If you're using the Tower of Babel, now you can also choose:
  • Discard it face-down to place a Babel Tile
Babel tiles are drafted at the beginning of the game, much like leaders. When played, they change play for everyone at the table.  And they have a wide variety of effects: Some of them increase or decrease the costs of playing certain cards. One of them decreases the points earned for military victories. Several of them cancel out the abilities of certain cards (Tile #3, for example, cancels the brown Double Resource or Split Resource cards, and is a truly evil tile to play during Age III). A couple of them provide free resources.

Depending on the number of players you have, there are only three or four slots available for tiles. New tiles go on top of old tiles. Once a tile is covered, its effects stop.  If multiple players build Babel tiles during the same turn, then they are place in ascending numerical order.

Our first game with the Tower, it severely reduced our final scores. We weren't sure what to expect, and spending a turn playing a tile to potentially set up future points cost us time. Every turn spent building Babel is a turn not spent building your own city. Not only that, but the afore-mentioned Tile #3 showed up during Age III, and so most of the third age of the game was players discarding for coins because they lacked the ability to build anything else.

The other half of the expansion is the Great Projects, which are a handful of large cards. The game includes five per age. These are shuffled and one is turned up each Age. You then place a number of wooden "Participation tokens" on the card equal to the number of players minus one.

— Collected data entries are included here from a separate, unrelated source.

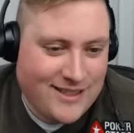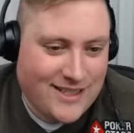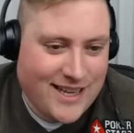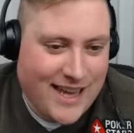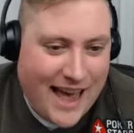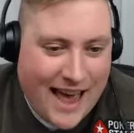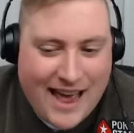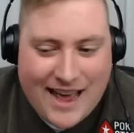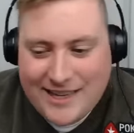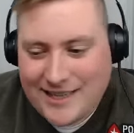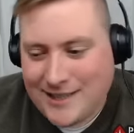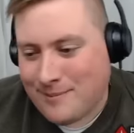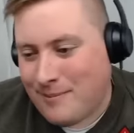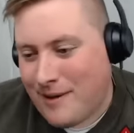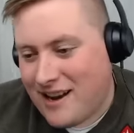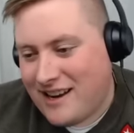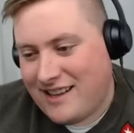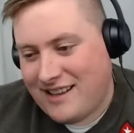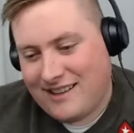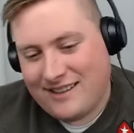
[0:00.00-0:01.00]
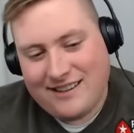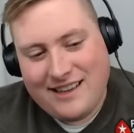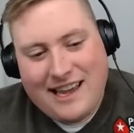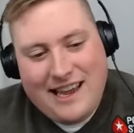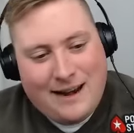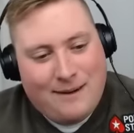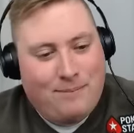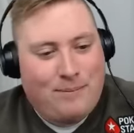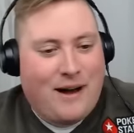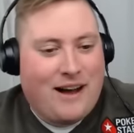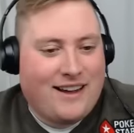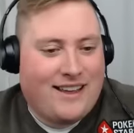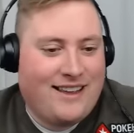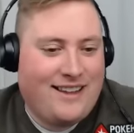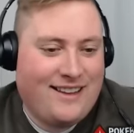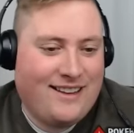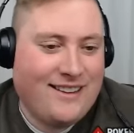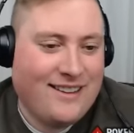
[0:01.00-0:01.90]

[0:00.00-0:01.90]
cash money in our pocket.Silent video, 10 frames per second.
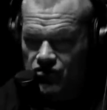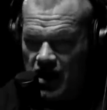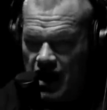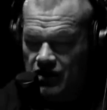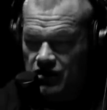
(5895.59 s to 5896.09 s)

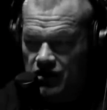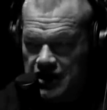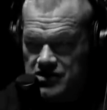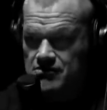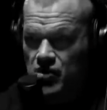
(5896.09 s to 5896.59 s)
that
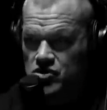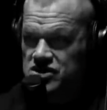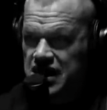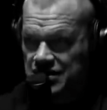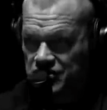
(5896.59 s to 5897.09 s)
has the most
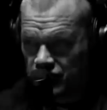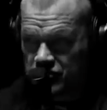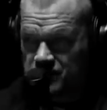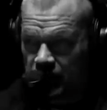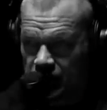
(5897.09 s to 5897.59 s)
tactical
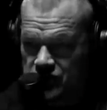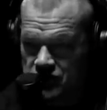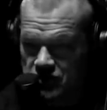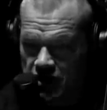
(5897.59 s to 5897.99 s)
experience,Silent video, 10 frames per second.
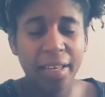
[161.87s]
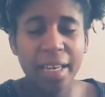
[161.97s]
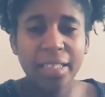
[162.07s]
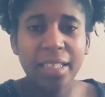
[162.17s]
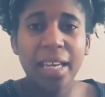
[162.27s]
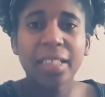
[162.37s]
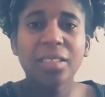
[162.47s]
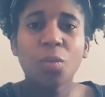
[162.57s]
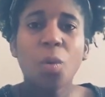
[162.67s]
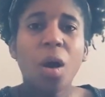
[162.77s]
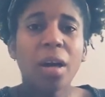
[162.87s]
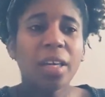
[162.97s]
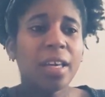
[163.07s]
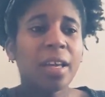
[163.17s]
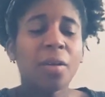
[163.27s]
Today is a
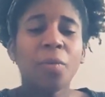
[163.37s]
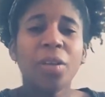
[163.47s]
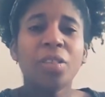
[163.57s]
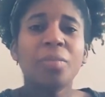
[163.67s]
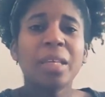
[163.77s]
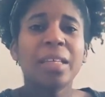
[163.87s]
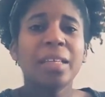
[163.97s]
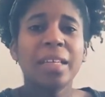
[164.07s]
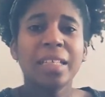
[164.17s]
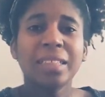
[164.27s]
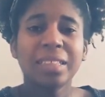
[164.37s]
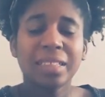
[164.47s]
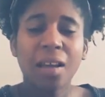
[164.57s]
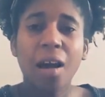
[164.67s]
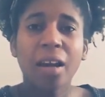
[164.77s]
walking with me,
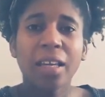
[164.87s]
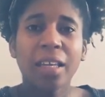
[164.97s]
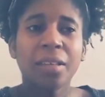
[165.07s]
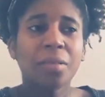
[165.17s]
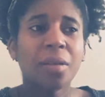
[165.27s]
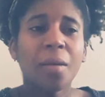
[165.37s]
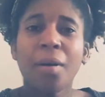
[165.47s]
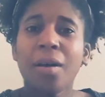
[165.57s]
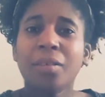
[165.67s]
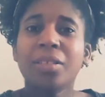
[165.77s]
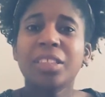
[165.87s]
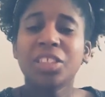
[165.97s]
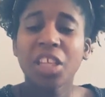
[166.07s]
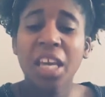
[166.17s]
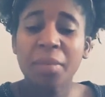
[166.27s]
talking about
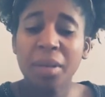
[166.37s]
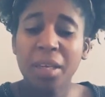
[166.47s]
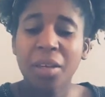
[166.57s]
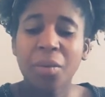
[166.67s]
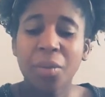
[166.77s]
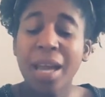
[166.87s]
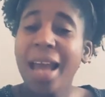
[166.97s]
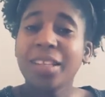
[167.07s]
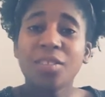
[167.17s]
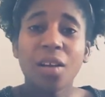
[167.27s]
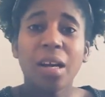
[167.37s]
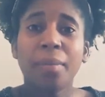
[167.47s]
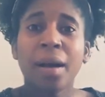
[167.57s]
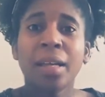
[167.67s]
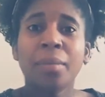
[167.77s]
shame and guilt. We gotta talk
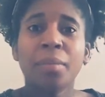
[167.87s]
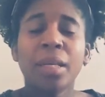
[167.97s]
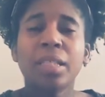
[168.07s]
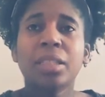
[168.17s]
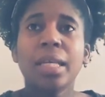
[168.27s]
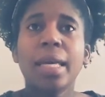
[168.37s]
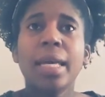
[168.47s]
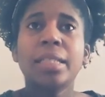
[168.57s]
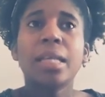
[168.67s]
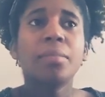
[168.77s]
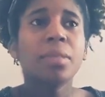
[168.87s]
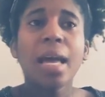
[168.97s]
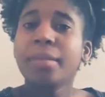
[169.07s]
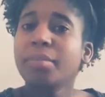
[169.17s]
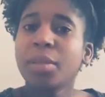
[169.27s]
about it, because
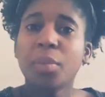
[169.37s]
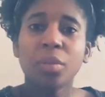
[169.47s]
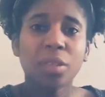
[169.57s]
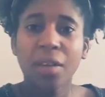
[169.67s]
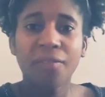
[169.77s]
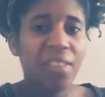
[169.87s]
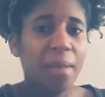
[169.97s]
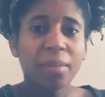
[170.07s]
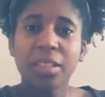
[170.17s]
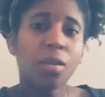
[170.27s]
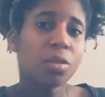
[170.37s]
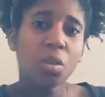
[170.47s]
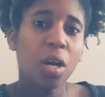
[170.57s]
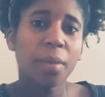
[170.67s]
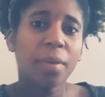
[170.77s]
sometimes some families don't
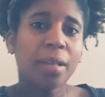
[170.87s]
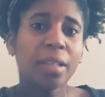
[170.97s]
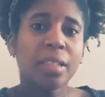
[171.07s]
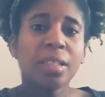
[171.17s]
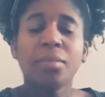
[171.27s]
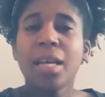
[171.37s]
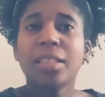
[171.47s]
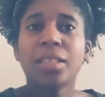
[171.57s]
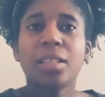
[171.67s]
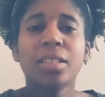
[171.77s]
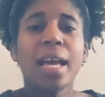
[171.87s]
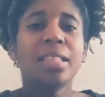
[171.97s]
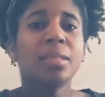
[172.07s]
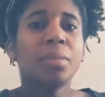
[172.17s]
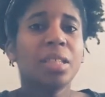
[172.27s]
talk about this. Sometimes things have
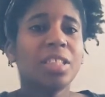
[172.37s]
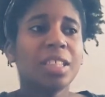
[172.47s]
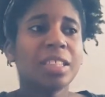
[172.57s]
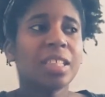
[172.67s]
to be just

I've only played this part of the expansion once so far, and we goofed. So I can't say 100% how good it is. I liked it, but I want to play it correctly so I can judge it fairly.

The Great Projects are things that everyone is cooperating to build. Each card has a reward, a penalty, and a cost to participate. In short, when you build a card of the appropriate color, you can pay the participation cost (which I believe is always gold) to the bank to grab a participation token. At the end of the Age (before the military phase), you check to see if all of the tokens have been grabbed.  If they have, then the participants get a reward and the non-participants do not.  If there are tokens left on the card, then the participants get nothing but non-participants are penalized.

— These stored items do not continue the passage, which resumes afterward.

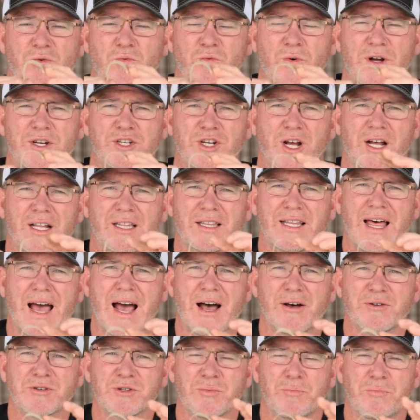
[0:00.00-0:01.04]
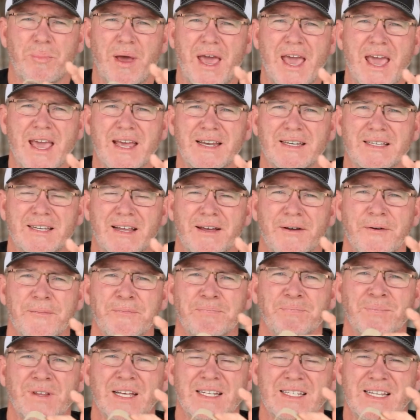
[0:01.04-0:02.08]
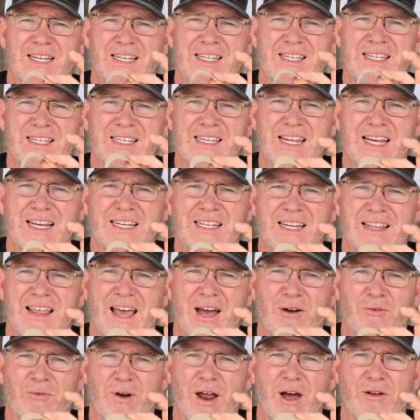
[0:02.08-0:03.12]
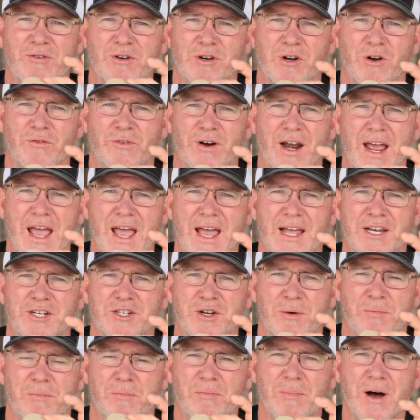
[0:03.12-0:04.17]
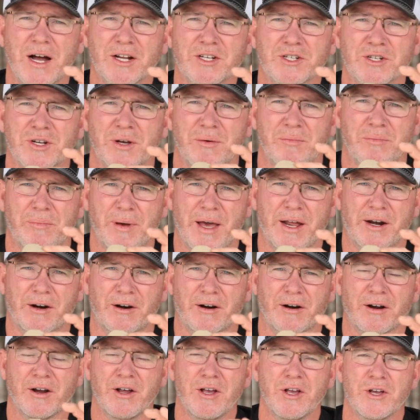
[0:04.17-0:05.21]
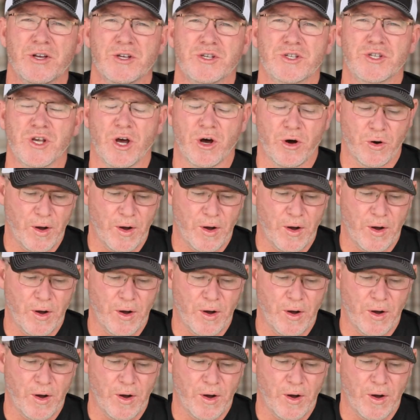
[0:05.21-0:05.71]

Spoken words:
which allows paint to stick to that rounded over edge much better. So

It's possible to have more than one participation token, at which point you get multiple rewards (if the project is completed). Rewards vary - you can gain money, increase your military power, get a free building in the future, get extra points for science or your wonder, and so on.

The penalties can cause you to lose cards from your city, or lose money, or even lose your starting resource.  If you can't pay a penalty, then you take penalty tokens and lose points.

Unlike the Tower portion of the expansion, the Great Projects don't burn your turn, so they didn't hurt scoring. In fact, they helped my scoring when we played (I managed to reduce my opponents' military by enough points that I wasn't in last place).

As I said earlier: I think this box will be a love-it-or-hate-it expansion. Since I like a bit of complexity, I think that - over time - I'll come down on the Love It end of the equation. But I'm also very aware that added complexity isn't for everyone, and this exact flavor of added complexity also won't be to everyone's taste. But I really like it, and am looking forward to the next set.